Maximizing Mutual Information Between Observations and Hidden States to Minimize Classification Errors

PublishedFebruary 28, 2006

Assigneenot available in USPTO data we have

Technical Abstract

Patent Claims

30 claims

Legal claims defining the scope of protection, as filed with the USPTO.

1. A computer implemented learning system, comprising: a prediction component to determine one or more states based in part upon previous training data and sampled data; and a classification model that cooperates with the prediction component to determine the one or more states, the classification model having at least one of observed data and at least one hidden state, the classification model maximizes the likelihood of the observed data and a mutual information between the at least one hidden state and the observed data in order to mitigate classification error associated with the model.

2. The system of claim 1 , the training data includes at least one of audio data, video data, image data, stream data, sequence data and pattern data.

3. The system of claim 1 , further comprising a learning component that is trained in accordance with the training data.

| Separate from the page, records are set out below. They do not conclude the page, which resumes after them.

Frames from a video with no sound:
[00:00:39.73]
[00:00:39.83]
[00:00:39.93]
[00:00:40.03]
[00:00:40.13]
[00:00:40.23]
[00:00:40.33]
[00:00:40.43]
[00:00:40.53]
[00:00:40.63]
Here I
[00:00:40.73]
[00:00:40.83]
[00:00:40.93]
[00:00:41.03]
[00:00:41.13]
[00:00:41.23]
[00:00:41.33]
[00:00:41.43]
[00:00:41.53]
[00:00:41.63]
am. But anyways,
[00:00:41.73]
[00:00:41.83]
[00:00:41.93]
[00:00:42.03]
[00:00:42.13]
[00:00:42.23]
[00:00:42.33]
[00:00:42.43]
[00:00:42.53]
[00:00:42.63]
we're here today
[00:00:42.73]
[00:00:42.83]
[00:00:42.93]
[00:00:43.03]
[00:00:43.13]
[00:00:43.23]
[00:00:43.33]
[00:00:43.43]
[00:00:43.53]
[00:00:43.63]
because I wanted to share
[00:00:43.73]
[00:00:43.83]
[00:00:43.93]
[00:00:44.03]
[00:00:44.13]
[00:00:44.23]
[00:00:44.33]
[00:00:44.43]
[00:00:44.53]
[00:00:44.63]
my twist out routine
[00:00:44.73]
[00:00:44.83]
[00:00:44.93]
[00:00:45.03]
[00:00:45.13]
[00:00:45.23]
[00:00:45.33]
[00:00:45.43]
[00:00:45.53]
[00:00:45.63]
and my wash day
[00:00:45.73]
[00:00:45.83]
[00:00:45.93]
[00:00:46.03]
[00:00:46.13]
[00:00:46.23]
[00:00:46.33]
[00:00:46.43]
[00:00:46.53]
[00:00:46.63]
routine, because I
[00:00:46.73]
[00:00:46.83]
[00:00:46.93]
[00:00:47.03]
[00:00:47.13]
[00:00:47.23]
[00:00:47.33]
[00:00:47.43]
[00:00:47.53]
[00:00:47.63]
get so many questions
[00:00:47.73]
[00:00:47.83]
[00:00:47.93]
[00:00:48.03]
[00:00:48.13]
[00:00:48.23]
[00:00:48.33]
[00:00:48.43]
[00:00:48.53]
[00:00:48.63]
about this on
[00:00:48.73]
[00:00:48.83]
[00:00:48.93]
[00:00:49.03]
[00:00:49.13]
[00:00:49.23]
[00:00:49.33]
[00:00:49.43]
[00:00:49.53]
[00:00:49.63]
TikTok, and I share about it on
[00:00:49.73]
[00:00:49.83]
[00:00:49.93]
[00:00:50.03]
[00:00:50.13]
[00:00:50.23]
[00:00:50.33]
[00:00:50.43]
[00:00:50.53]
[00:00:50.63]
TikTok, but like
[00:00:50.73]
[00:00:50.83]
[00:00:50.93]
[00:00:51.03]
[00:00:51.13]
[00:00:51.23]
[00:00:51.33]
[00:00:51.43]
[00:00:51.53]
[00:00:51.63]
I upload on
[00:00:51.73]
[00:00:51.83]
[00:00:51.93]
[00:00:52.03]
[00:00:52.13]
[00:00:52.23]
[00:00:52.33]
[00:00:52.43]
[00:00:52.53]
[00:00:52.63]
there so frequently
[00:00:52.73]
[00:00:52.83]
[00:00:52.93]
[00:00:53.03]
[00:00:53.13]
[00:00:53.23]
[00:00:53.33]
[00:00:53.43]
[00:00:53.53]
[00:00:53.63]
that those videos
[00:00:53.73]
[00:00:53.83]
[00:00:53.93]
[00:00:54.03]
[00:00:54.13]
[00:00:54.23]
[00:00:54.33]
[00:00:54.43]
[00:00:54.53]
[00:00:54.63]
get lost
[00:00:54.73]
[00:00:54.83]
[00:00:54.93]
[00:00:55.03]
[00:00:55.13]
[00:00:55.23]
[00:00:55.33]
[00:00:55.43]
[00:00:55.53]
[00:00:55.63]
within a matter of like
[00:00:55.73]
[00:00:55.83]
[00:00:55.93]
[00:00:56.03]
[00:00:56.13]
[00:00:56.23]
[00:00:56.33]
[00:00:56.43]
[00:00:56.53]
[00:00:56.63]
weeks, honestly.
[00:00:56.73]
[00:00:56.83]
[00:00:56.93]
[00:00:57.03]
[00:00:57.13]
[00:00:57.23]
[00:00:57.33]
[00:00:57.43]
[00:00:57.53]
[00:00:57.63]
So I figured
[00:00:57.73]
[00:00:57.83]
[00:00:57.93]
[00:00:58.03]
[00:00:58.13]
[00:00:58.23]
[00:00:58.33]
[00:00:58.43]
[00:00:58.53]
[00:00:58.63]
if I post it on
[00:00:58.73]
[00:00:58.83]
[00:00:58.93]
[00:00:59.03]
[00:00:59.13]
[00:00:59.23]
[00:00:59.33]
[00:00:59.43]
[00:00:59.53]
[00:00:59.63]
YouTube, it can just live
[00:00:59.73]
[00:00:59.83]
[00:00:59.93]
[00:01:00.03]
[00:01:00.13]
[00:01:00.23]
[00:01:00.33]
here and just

4. The system of claim 1 , the sampled data is at least one of signal data, pattern data audio data, video data, stream data, and a data sequence read from a file.

5. The system of claim 1 , further comprising at least one application to employ the determined states to achieve one or more possible automated outcomes.

6. The system of claim 5 , the determined states include N speaker states, N being an integer, the speaker states are employed to determine a speaker's presence in a noisy environment.

7. The system of claim 5 , the determined states include M visual states, M being an integer, the visual states are employed to detect features of a person's facial expression given previously learned expressions.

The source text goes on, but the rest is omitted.